Stored data entries
○ ○ ○ ○
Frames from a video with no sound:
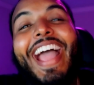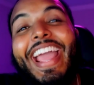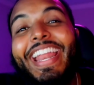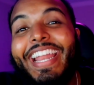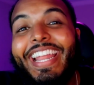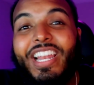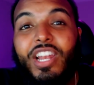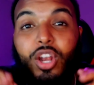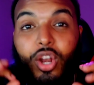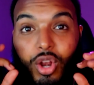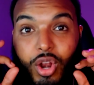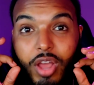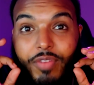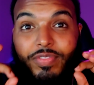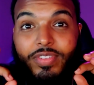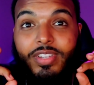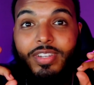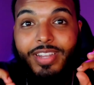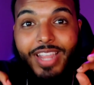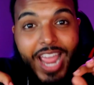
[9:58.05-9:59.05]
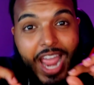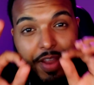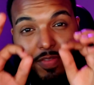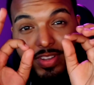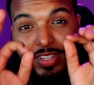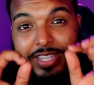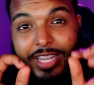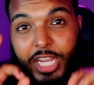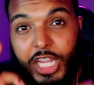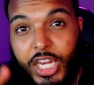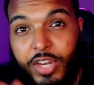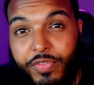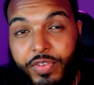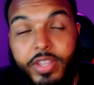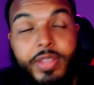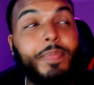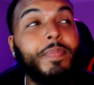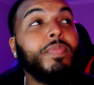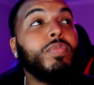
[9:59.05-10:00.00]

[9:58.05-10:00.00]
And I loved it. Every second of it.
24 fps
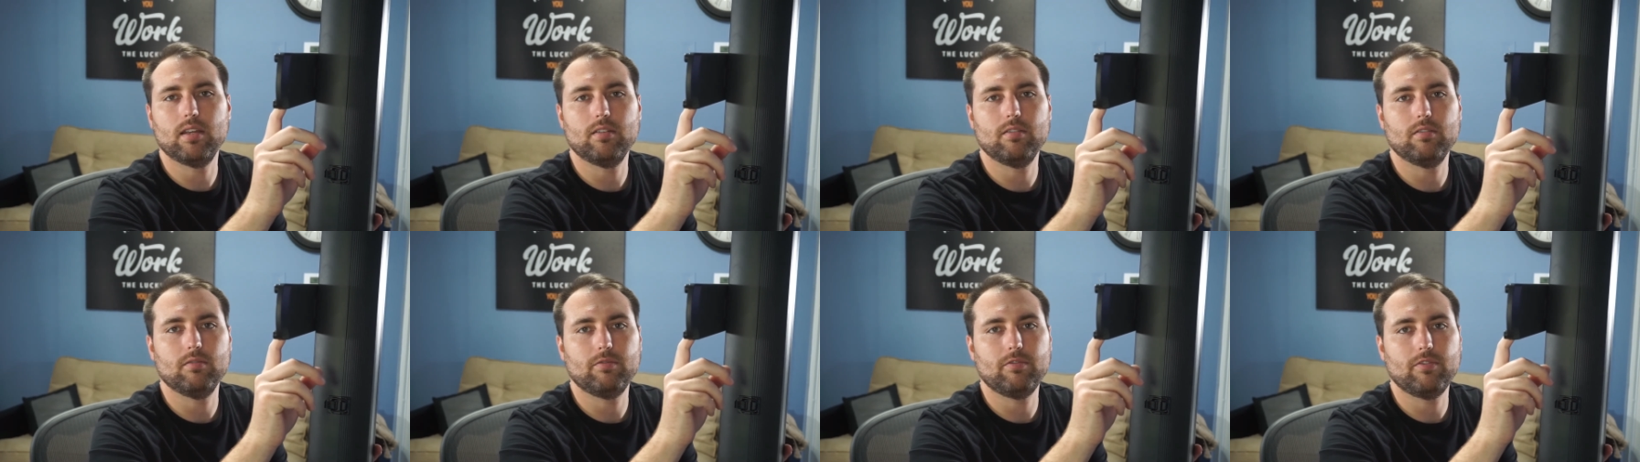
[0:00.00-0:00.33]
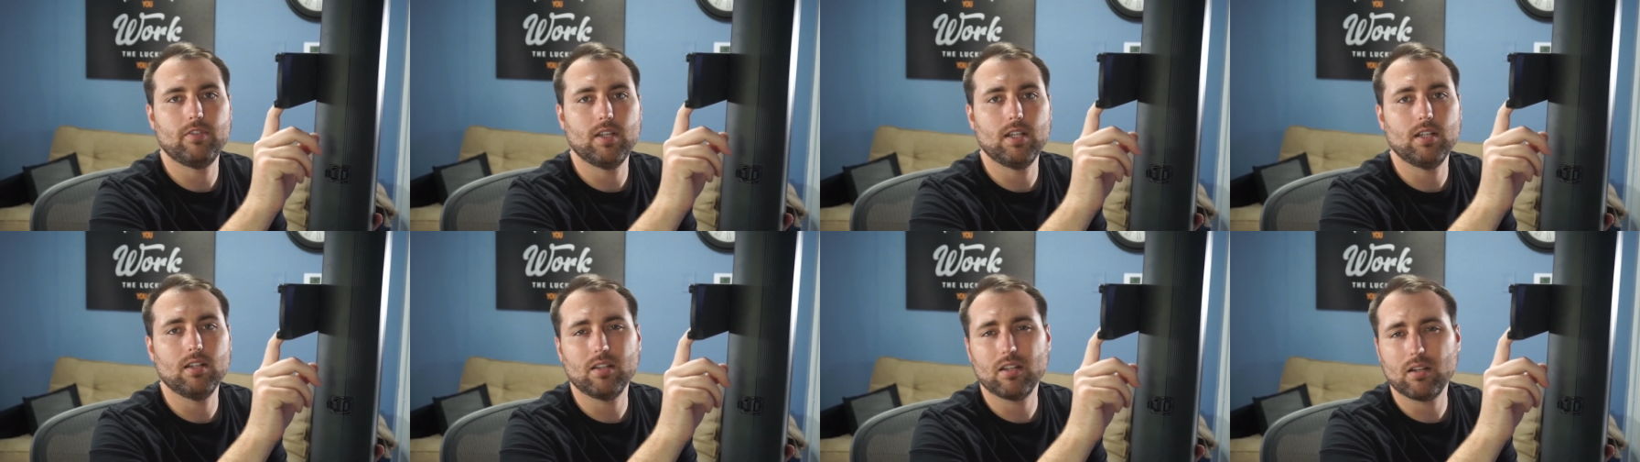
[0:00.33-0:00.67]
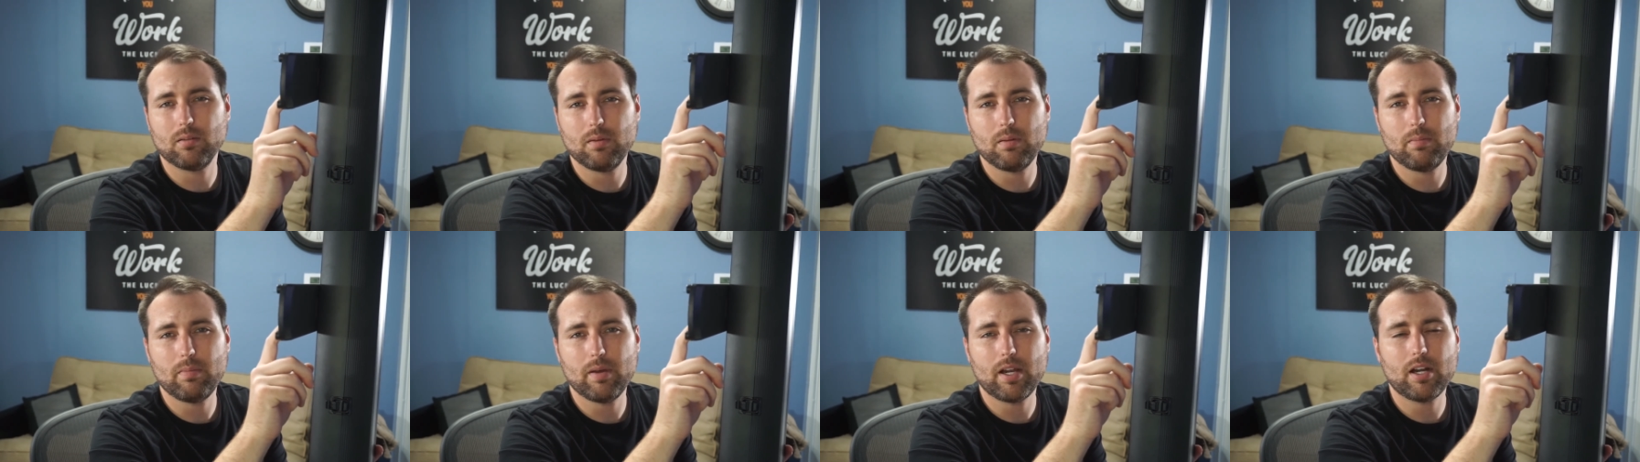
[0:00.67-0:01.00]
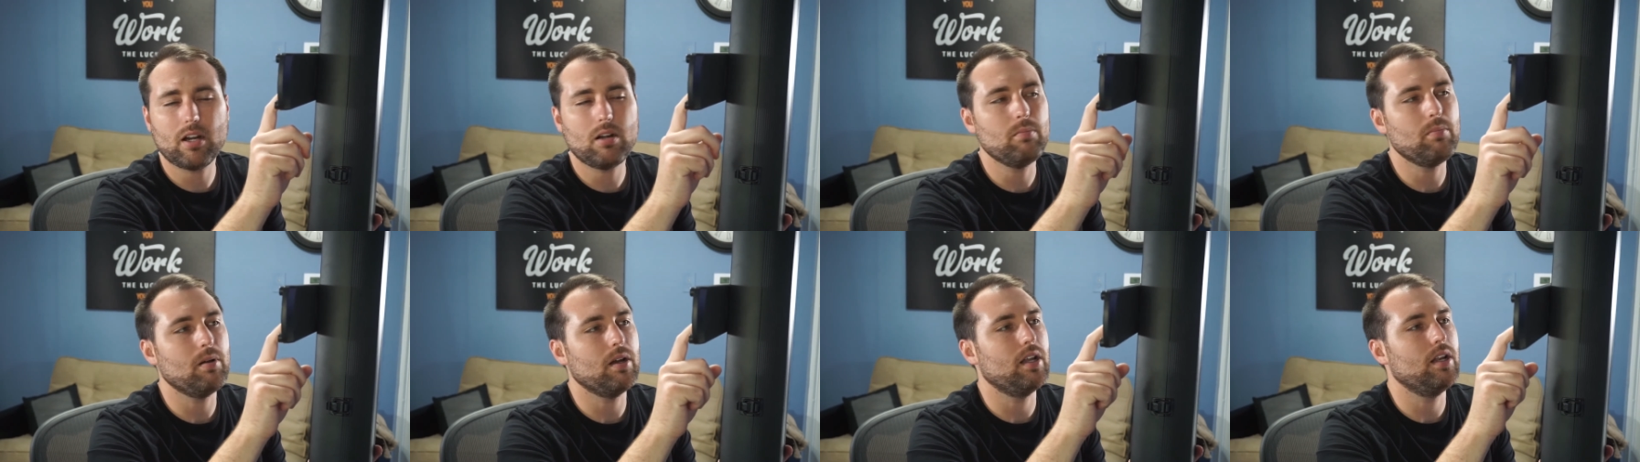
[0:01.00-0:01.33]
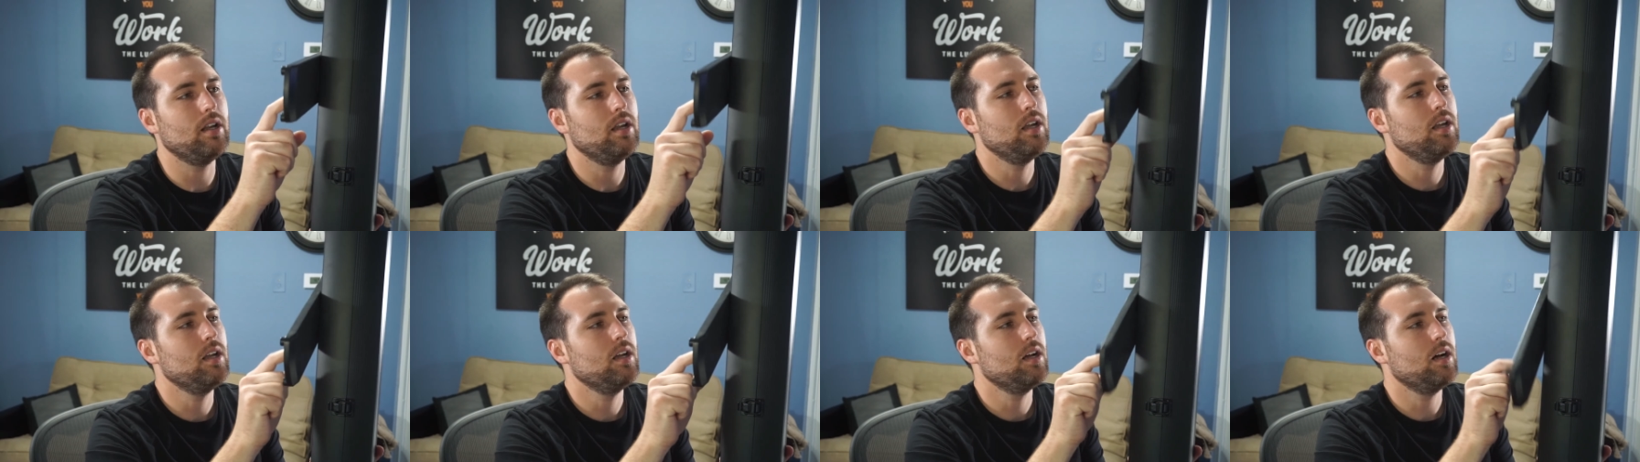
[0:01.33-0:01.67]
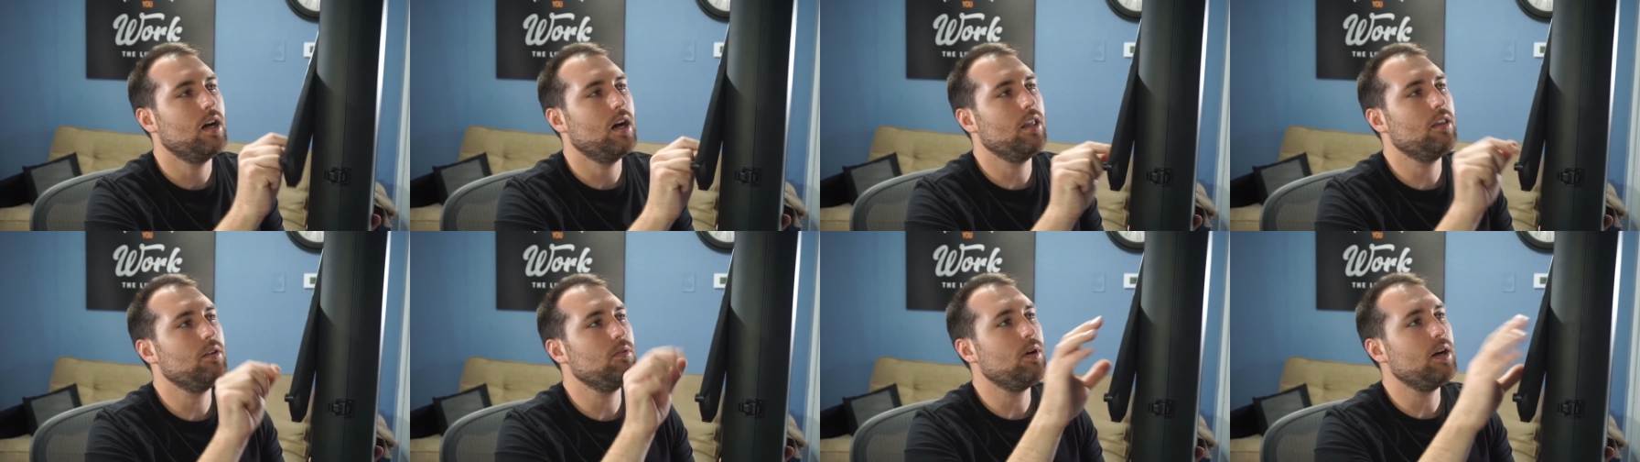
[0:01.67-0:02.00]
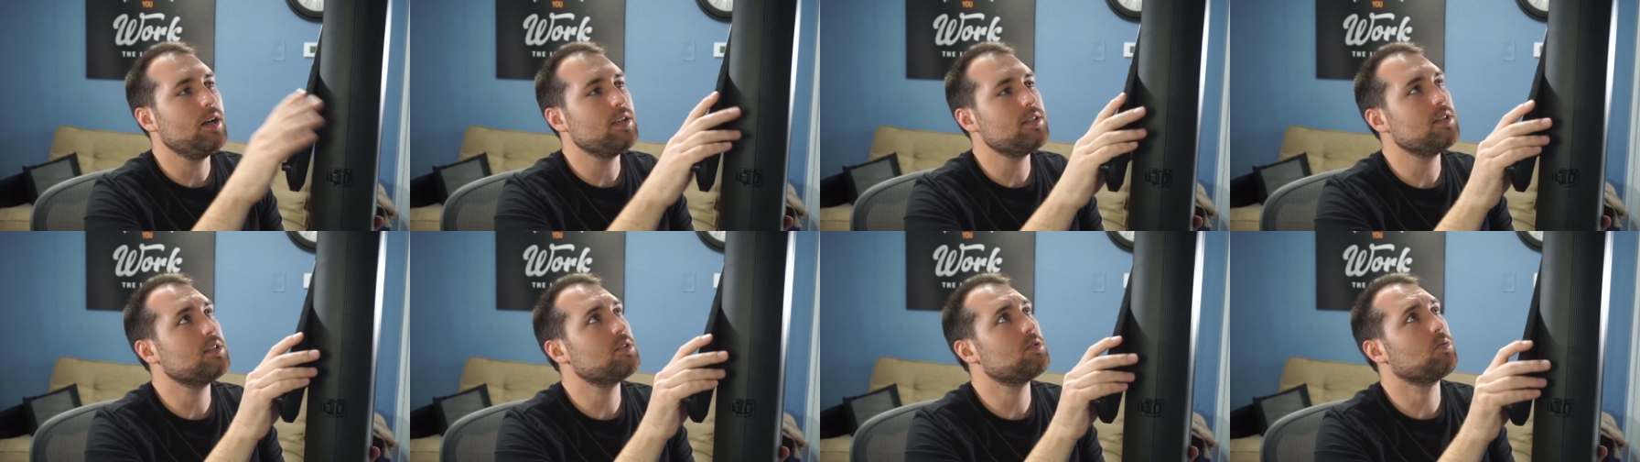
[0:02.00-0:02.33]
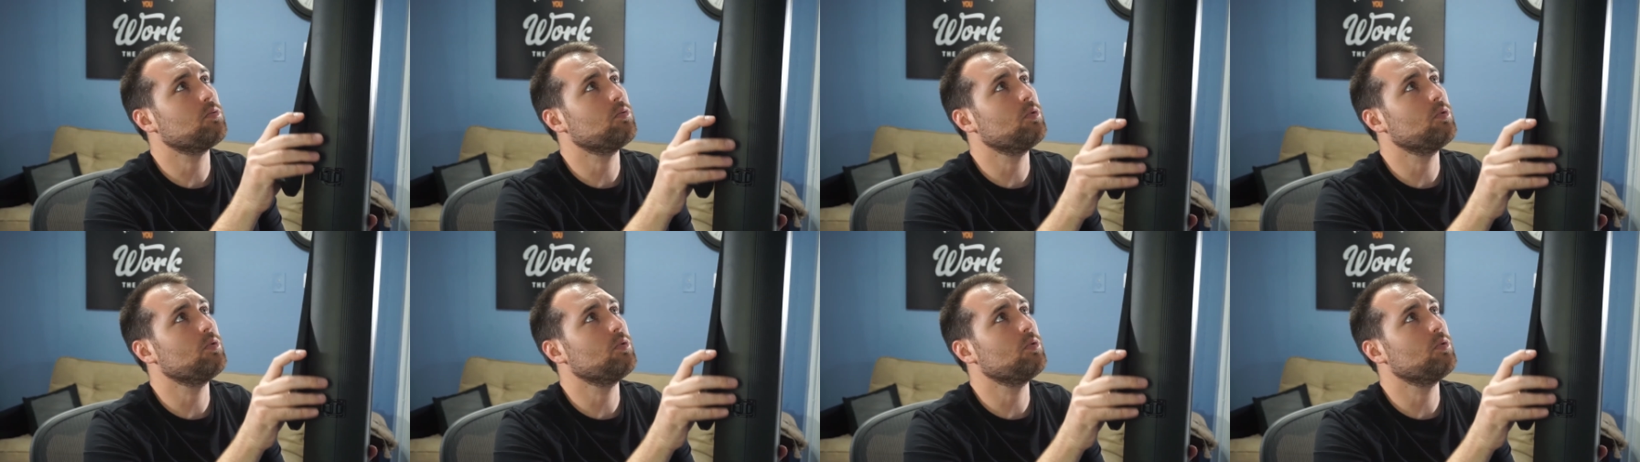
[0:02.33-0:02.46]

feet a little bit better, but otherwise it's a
○ ○ ○ ○
§ **What you should do**
Repeat the entries above exactly as written, but not their pictures.

§ **Exercise answer**
Frames from a video with no sound:
[9:58.05-9:59.05]
[9:59.05-10:00.00]

[9:58.05-10:00.00]
And I loved it. Every second of it.
24 fps
[0:00.00-0:00.33]
[0:00.33-0:00.67]
[0:00.67-0:01.00]
[0:01.00-0:01.33]
[0:01.33-0:01.67]
[0:01.67-0:02.00]
[0:02.00-0:02.33]
[0:02.33-0:02.46]

feet a little bit better, but otherwise it's a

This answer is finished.